Una nuova professione avanza di gran carriera: è quella di riders. Lavoratori che durante la pandemia hanno svolto e stanno svolgendo una attività fondamentale per la società, cioè quella del food delivery.
Consegna di pasti a domicilio che i riders fanno ormai da anni permettendo a molte aziende di non chiudere i battenti. Al punto che negli USA la professione è riconosciuta e i lavoratori sono regolarmente inquadrati come dipendenti delle grandi società.
Riders senza contratto
In Italia, però, i riders che corrono ogni giorno in bicicletta per le vie cittadine a consegnare pasti caldi, non godono ancora di adeguate tutele.
Molte però rimangono ancora fuori e la pratica dello “sfruttamento” di ragazzi e ragazze in questo campo è ancora ampia. Con i colossi del food delivery che spesso la fanno franca lucrando pesantemente sul fatto che in Italia manca lavoro e si cerca di arrangiarsi con quello che passa il convento.
L’indagine della magistratura
Ma a dare una spallata al sistema questa volta è intervenuta la Procura di Milano che ha aperto un’indagine “fiscale” su Uber Eats. In particolare sulla filiale italiana del colosso americano già finita in amministrazione giudiziaria per caporalato sui rider. Come ha annunciato il procuratore Francesco Greco:
“abbiamo aperto un fascicolo per verificare se sia configurabile una stabile organizzazione occulta dal punto di vista fiscale. E’ bene che sia aperta questa analisi su Uber Eats, peraltro già in corso da tempo”.
L’indagine si è quindi estesa a livello naizonale e ha portato all’iscrizione sul registro degli indagati 6 persone, tra amministratori delegati, legali rappresentanti o delegati per la sicurezza, delle società Uber Eats, Glovo-Foodinho, JustEat e Deliveroo.
Riders non schiavi, ma cittadini
“Questa inchiesta – ha detto il procuratore aggiunto Tiziana Siciliano – si è imposta perché questa situazione di illegalità è palese.
Di conseguenza, oltre 60 mila lavoratori di società del delivery, ossia Uber Eats, Glovo-Foodinho, JustEat e Deliveroo, dovranno essere assunti dalle aziende come “lavoratori coordinati e continuativi”. Ossia passare da lavoratori autonomi e occasionali a parasubordinati.
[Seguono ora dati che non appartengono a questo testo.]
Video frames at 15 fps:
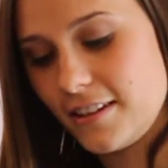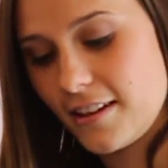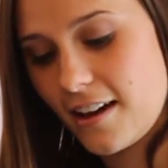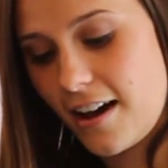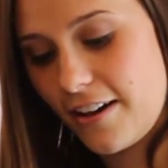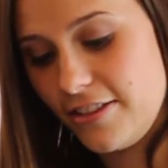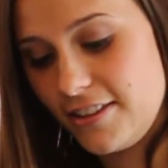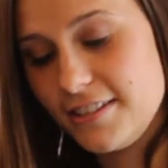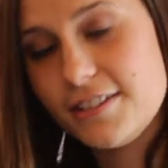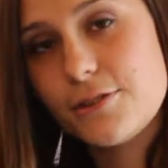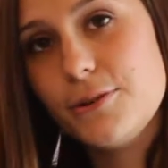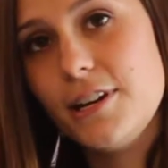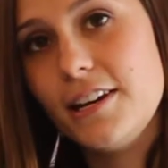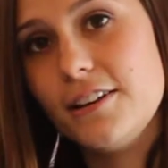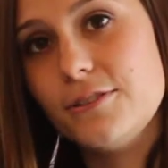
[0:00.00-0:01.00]
on this
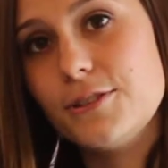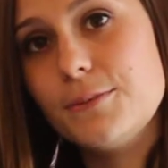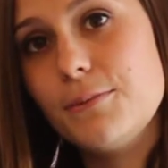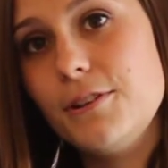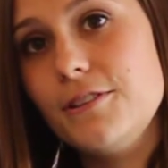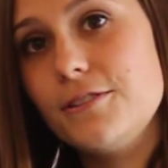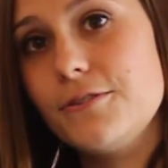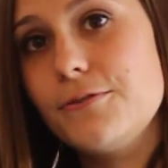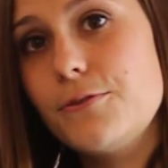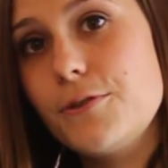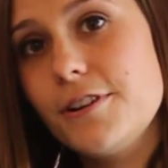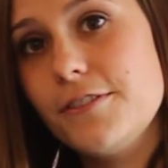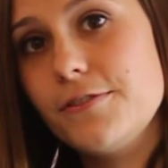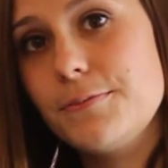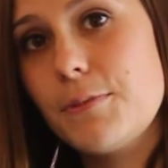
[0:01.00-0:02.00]
screen, it'll split into four
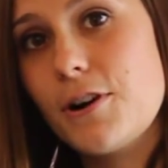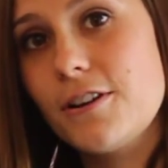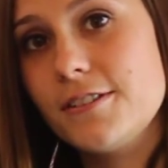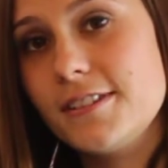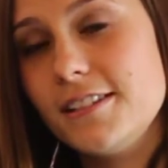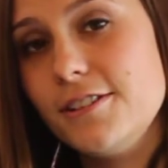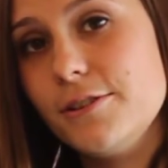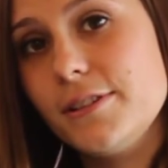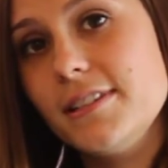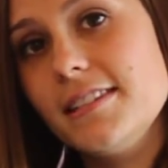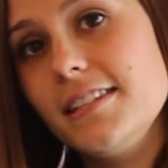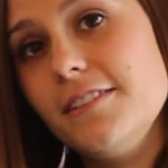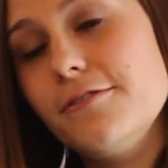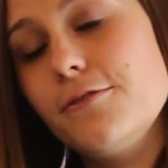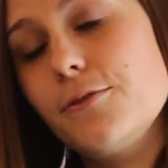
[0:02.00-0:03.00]
different parts and you can
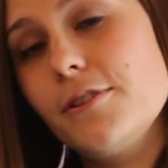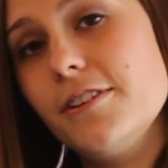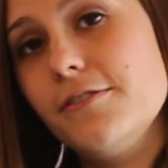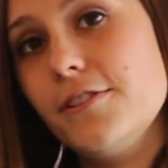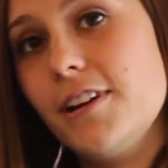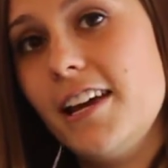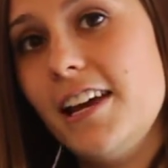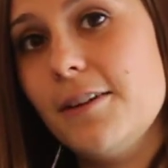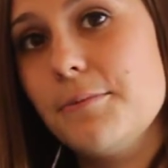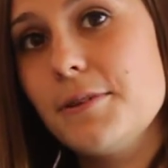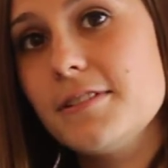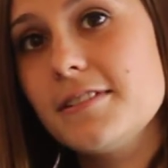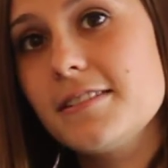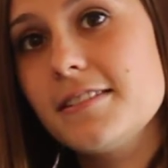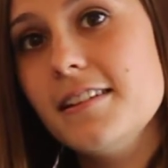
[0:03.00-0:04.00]
see four different mm.
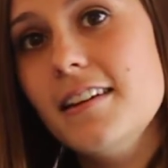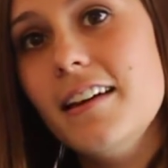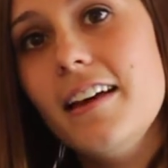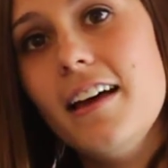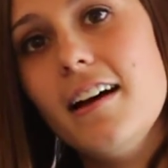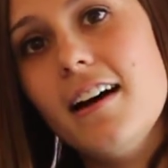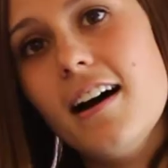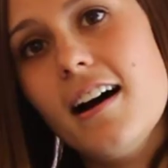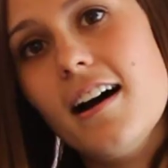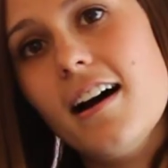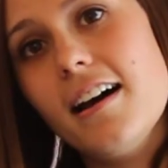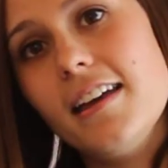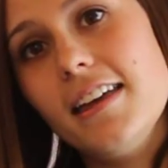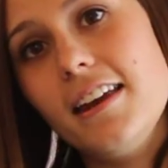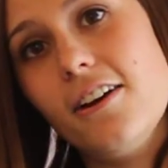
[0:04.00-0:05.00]
cameras.
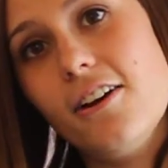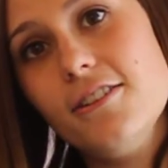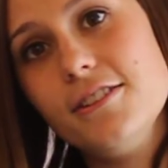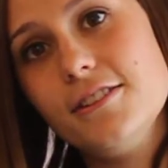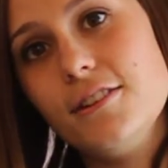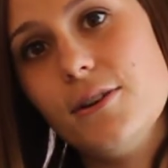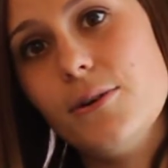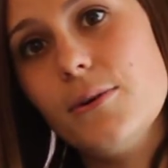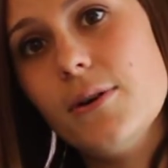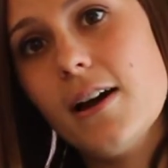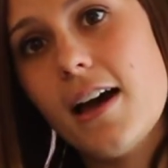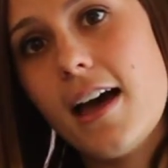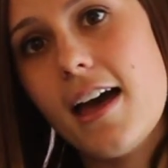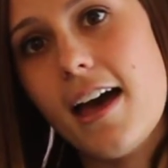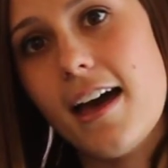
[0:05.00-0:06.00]
It also
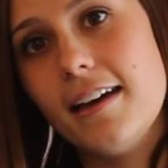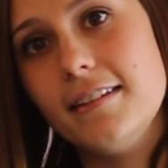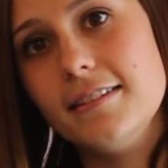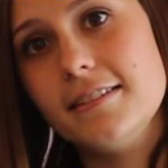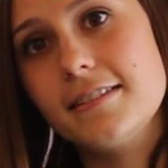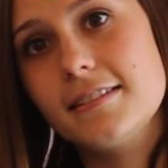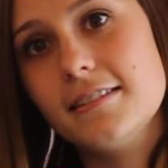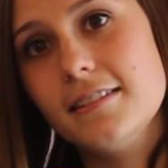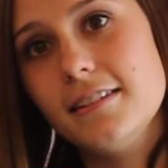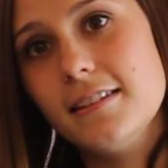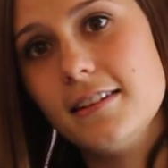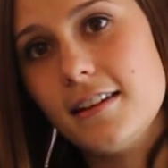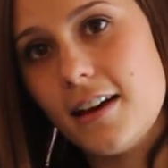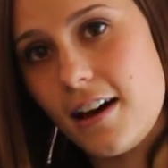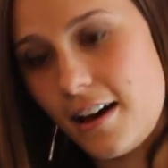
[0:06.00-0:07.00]
has
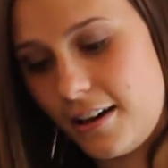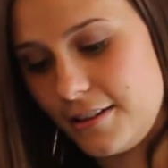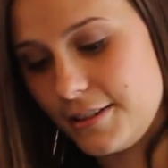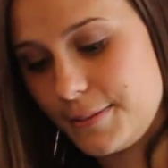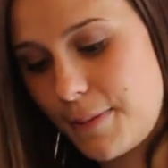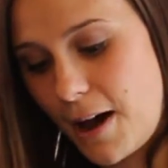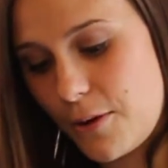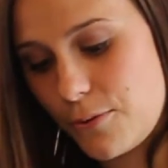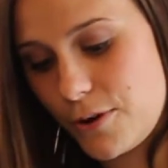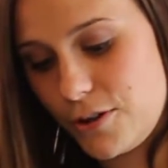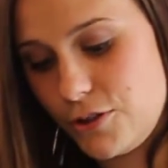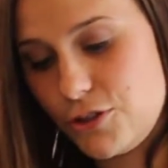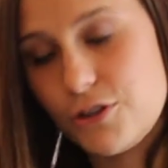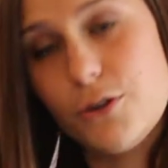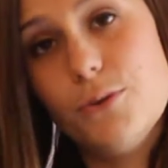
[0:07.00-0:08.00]
a spot where
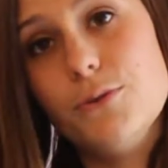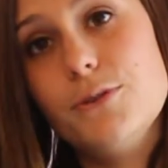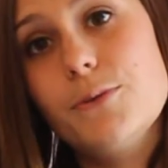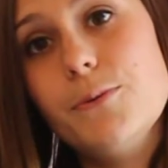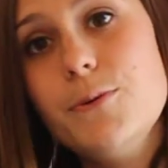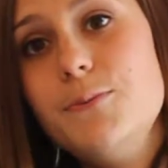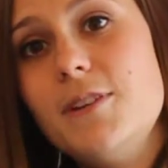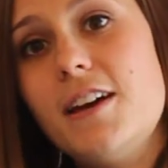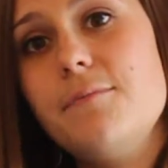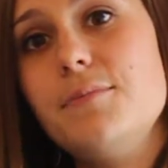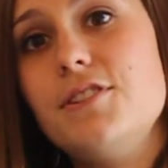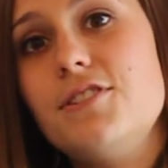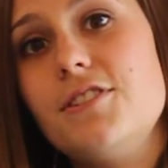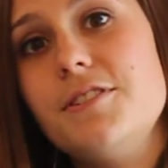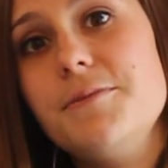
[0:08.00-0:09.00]
it shows the room
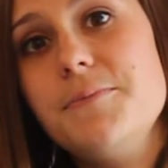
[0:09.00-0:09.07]
temperature,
Con striscione alla Gestione Separata Inps.
Contratto di lavoro parasubordinato
I fatti contestati e le indagini hanno portato a un primo fondamentale riscontro del lavoro svolto constatando che non può trattarsi di prestazione occasionale. Pertanto i datori di lavoro dovranno applicare, per quel tipo di mansione che svolgono i rider, i contratti adeguati. Quindi ci devono essere quelle assunzioni.
Altrimenti – dicono i magistrati – “saranno presi “provvedimenti specifici. In Italia i rider hanno un trattamento di lavoro che nega loro un futuro. Spesso sono stranieri e hanno un permesso di soggiorno regolare ma non permettiamo loro di costruirsi una carriera adeguata“.
Alle società del delivery che fanno lavorare i rider sono state contestate ammende sui profili di sicurezza dei rider per oltre 733 milioni di euro. Se le aziende pagheranno queste ammende, ciò consentirà loro l’estinzione del reato. Il dato è impressionante dopo aver effettuato verifiche su 60.000 riders esposti a rischio.